How to Write List Comprehensions with Python

September 29, 2020

One of the most common blocks you will write in Python scripts is a for loop. With for loops, you can repeat the same set of instructions in a block over and over. Python’s for loops are really foreach loops, where you repeat the instructions for every item in a collection. These collections are called iterators, which is something that a Python loop is able to iterate over, and the most common iterator is list.

For Loops

Let’s look at an example of a for loop. Write a function that prints the square of each number from one to n:

def write_squares(n):
    for number in range(n):
        square = number ** 2
        print(square)

write_squares(6)

This is the output you will get from the above example:

In write_squares, we calculate the variable square and print it for each value in range(n), which is all of the numbers from 0 to n inclusive.

Boxes and Arrows

Small for loops like this are very common in Python scripts. For example, we can read in lines from a file and strip any spaces from each line:

def lines_from(filename):
	with open(filename, "r") as file_obj:
		original_lines = file_obj.readlines()

	stripped_lines = []
	for line in original_lines:
		new_line = line.strip()
		stripped_lines.append(new_line)

Or, we might have a list of IDs and want to grab a piece of data for each ID:

def email_addresses(ids):
	addresses = []
	for identifier in ids:
		data = api_request(identifier)
		email_address = data["email"]
  		addresses.append(email_addresses)

With each of these for loops, we’re running the same piece of code on each item in the list. While the repeated piece of code isn’t too complicated, you still need to write (or read!) multiple lines to understand what the code block is doing. List comprehensions are an elegant way to create lists from existing lists.

List Comprehension

First, let’s look at a quick example:

chars = [letter for letter in "Hello, world!"]
print(chars)

When you run this Python code, the output will be:

['H', 'e', 'l', 'l', 'o', ',', ' ', 'w', 'o', 'r', 'l', 'd', '!']

In this example, a new list is created, named chars, that contains each of the items in the string "Hello, world!". Because items in a string are characters, chars is a list of every character in the string.

List Comprehension Syntax

List comprehensions are written as:

new_list = [expression for item in old_list]

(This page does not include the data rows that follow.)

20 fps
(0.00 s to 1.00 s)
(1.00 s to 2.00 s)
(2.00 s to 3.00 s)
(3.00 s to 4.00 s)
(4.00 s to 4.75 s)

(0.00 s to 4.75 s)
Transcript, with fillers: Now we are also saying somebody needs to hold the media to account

This is what a list comprehension “unwrapped” into a traditional list would look like:

new_list = []
for item in old_list:
	new_item = expression
	new_list.append(new_item)

Used correctly, list comprehensions can reduce for loops into a more readable, one line expression.

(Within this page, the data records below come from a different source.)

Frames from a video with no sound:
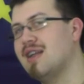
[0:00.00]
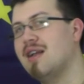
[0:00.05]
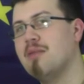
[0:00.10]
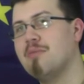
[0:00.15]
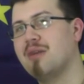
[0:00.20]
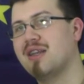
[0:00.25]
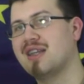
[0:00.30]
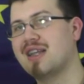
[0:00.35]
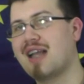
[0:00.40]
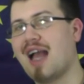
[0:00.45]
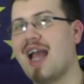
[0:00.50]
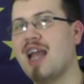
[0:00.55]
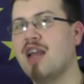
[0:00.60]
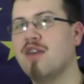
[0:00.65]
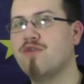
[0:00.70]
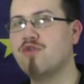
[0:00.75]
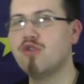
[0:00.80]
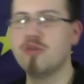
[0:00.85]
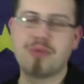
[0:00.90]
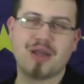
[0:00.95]
But a guy in
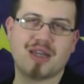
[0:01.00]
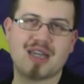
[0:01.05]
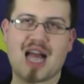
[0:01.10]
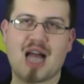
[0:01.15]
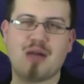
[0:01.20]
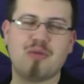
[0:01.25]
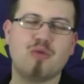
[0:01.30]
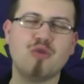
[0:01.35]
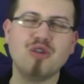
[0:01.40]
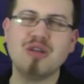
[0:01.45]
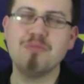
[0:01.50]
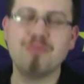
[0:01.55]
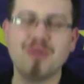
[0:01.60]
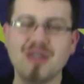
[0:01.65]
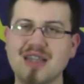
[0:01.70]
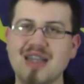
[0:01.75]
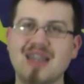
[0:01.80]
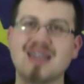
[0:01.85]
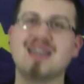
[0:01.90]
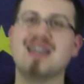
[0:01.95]
full plate armor wouldn't
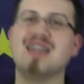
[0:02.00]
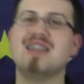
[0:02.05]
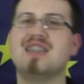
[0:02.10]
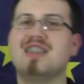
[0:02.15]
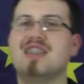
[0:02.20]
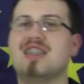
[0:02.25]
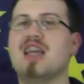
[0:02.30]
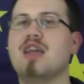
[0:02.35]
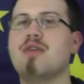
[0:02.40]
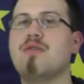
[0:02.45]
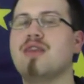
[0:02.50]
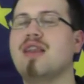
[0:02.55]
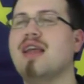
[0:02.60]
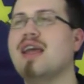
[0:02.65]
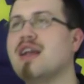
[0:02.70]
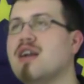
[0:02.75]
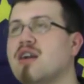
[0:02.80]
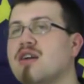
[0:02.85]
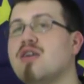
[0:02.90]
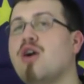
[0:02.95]
be necessarily
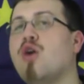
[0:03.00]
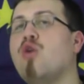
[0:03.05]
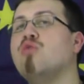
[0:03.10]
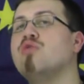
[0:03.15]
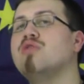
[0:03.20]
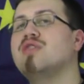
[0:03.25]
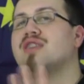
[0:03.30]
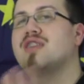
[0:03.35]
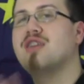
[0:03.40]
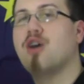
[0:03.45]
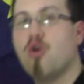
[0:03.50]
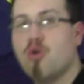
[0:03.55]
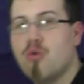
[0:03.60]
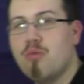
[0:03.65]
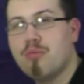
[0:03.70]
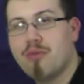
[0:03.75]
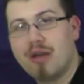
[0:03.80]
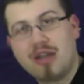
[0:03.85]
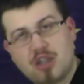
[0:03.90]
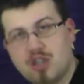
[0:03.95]
like, oh, so
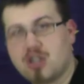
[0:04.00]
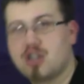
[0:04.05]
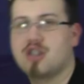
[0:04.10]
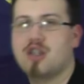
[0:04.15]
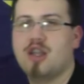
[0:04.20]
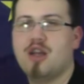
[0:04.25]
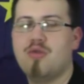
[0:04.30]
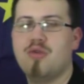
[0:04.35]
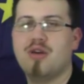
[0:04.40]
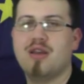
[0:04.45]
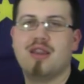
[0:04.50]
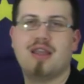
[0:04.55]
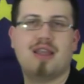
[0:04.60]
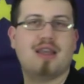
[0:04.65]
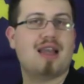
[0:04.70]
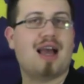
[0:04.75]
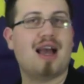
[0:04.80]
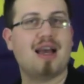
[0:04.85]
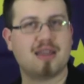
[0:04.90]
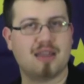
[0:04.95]
much slower
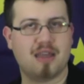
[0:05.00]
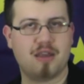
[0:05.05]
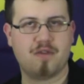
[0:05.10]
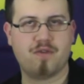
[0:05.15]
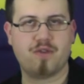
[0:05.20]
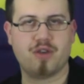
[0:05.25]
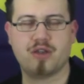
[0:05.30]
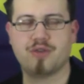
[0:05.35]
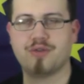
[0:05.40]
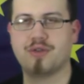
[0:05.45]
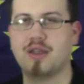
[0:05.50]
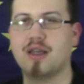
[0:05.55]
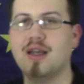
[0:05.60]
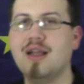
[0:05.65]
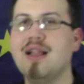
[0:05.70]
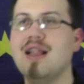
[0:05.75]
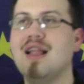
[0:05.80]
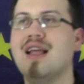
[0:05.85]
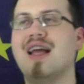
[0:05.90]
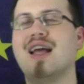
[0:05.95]
than other infantry.
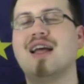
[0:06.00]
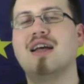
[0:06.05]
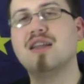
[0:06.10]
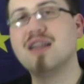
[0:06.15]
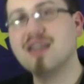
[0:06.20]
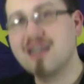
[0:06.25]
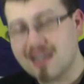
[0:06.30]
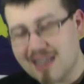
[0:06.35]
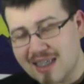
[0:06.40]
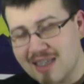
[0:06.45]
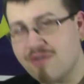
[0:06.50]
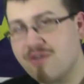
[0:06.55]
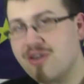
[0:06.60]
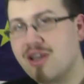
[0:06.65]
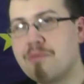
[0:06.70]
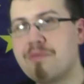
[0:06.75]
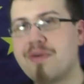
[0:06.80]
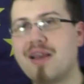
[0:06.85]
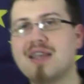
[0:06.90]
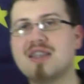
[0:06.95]
It definitely
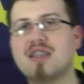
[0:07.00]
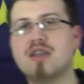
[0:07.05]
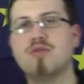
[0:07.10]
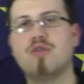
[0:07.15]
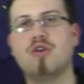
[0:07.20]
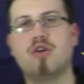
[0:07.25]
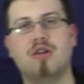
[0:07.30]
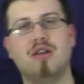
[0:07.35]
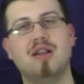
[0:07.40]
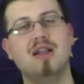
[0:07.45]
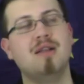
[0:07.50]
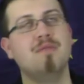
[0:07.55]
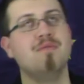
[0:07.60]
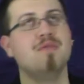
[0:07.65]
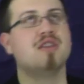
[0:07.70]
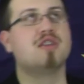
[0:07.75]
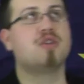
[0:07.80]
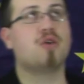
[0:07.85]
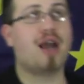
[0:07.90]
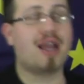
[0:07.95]
plays a role.
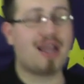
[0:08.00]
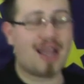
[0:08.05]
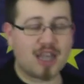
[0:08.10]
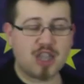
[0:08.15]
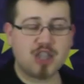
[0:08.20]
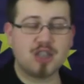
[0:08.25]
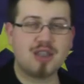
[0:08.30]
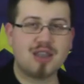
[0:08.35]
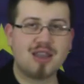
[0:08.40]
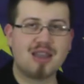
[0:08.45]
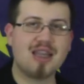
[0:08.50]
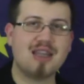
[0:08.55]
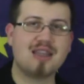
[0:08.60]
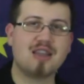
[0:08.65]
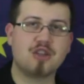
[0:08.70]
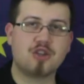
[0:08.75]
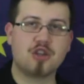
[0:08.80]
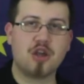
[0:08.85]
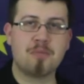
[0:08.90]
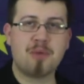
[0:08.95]
So I actually think
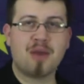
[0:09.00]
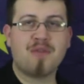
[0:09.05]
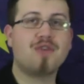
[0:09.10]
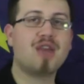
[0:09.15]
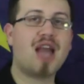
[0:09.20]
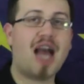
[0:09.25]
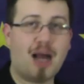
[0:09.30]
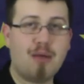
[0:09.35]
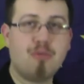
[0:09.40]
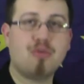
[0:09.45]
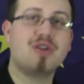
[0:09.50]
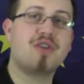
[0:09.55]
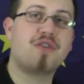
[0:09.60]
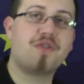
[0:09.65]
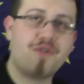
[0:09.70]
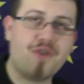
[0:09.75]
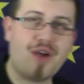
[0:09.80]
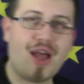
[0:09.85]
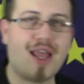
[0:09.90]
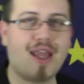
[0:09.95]
the term heavy armor is
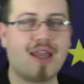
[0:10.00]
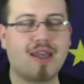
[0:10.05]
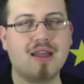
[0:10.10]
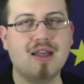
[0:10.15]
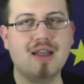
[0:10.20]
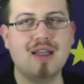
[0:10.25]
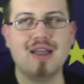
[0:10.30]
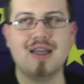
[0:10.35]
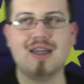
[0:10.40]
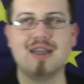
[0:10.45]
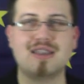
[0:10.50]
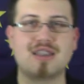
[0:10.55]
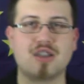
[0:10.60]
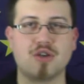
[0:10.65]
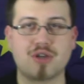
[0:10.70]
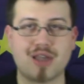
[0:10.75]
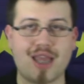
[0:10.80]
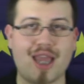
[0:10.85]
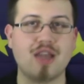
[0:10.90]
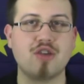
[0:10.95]
fine. It's
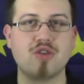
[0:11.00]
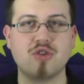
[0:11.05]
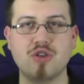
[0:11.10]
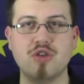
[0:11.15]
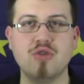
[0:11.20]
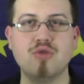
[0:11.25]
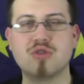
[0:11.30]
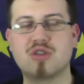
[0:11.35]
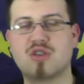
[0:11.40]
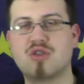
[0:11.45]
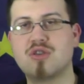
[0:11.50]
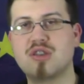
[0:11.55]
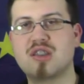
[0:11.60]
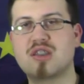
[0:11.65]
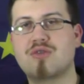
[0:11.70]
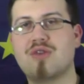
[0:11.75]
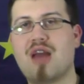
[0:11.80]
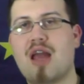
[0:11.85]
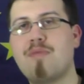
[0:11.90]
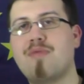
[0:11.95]
okay to use to
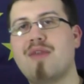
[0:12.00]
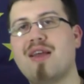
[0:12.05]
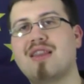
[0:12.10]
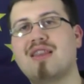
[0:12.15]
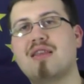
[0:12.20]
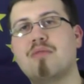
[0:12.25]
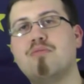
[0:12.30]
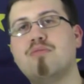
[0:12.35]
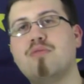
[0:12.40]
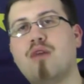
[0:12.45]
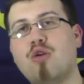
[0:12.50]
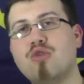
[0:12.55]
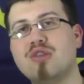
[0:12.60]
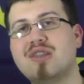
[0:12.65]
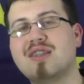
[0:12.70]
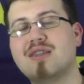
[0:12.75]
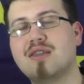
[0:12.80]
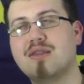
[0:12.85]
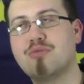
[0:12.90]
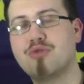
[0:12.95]
describe like the
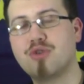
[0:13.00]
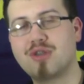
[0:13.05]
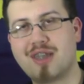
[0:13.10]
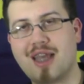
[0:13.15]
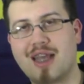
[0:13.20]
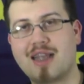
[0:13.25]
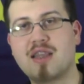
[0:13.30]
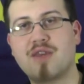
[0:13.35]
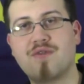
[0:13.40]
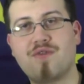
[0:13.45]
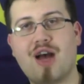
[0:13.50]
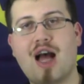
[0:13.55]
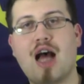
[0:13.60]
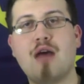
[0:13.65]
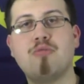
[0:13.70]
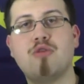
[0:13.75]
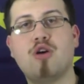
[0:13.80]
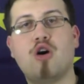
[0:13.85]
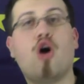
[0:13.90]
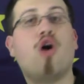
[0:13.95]
most protective
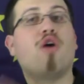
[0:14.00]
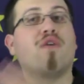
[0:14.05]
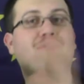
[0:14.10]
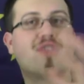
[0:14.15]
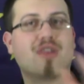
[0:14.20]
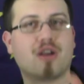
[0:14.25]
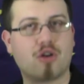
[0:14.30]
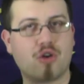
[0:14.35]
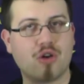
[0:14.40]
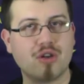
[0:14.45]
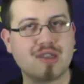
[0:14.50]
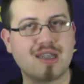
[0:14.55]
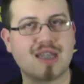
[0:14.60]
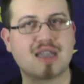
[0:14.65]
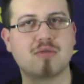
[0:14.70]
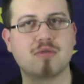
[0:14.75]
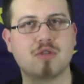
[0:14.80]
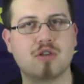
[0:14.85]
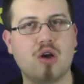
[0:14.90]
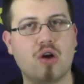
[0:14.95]
armor of the
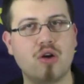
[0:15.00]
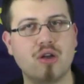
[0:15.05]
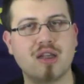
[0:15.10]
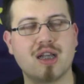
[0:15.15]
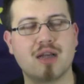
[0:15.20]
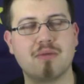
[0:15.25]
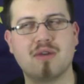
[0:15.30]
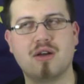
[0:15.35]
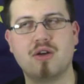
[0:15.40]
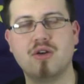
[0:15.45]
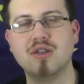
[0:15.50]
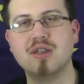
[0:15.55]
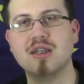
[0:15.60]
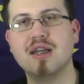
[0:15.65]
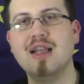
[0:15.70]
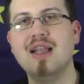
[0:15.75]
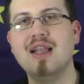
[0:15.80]
context we're talking about,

Syntax for List Comprehension

Examples

Let’s re-write our earlier examples using list comprehensions. Instead of writing an whole new function, our write_squares example can be reduced to one line:

squares = [number ** 2 for number in range(6)]
print(squares)

We get the same results when we run this code:

Now let’s look at the line stripping function. We need to keep the first few lines to read the file contents, but the for loop that appended each stripped line to a new variable has been updated to use a list comprehension instead:

def lines_from(filename):
	with open(filename, "r") as file_obj:
		original_lines = file_obj.readlines()

	return [line.strip() for line in original_lines]

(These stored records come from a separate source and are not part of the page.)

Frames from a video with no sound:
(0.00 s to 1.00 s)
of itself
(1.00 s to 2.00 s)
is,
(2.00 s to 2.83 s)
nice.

The email address fetcher can be reduced to one line, and it can be directly placed in another block of code:

def email_addresses(ids):
	return [api_request(id)["email"] for id in ids]

Conditionals

List comprehensions can also use conditional statements to filter or modify the values that are added to a new list. For example, if we wanted a list of only even integers from 1 to 20, we could add a conditional to the end of a list comprehension:

>>> evens = [num for num in range(0, 20) if num % 2 == 0]
>>> print(evens)

[0, 2, 4, 6, 8, 10, 12, 14, 16, 18]

List comprehensions can use any number of and and or operators in conditionals. For example, we can use the conditional (num % 2 == 0) and (num % 3 == 0) to keep only numbers that are divisible by both 2 and 3:

>>> my_nums = [num for num in range(0, 20) if (num % 2 == 0) and (num % 3 == 0)]
>>> print(my_nums)

[0, 6, 12, 18]

Key Points

List comprehension is an elegant way to create new lists from existing lists. List comprehensions can reduce multiple-line code blocks to just one line! However, avoid writing large list comprehensions, as that may reduce legibility for your code readers.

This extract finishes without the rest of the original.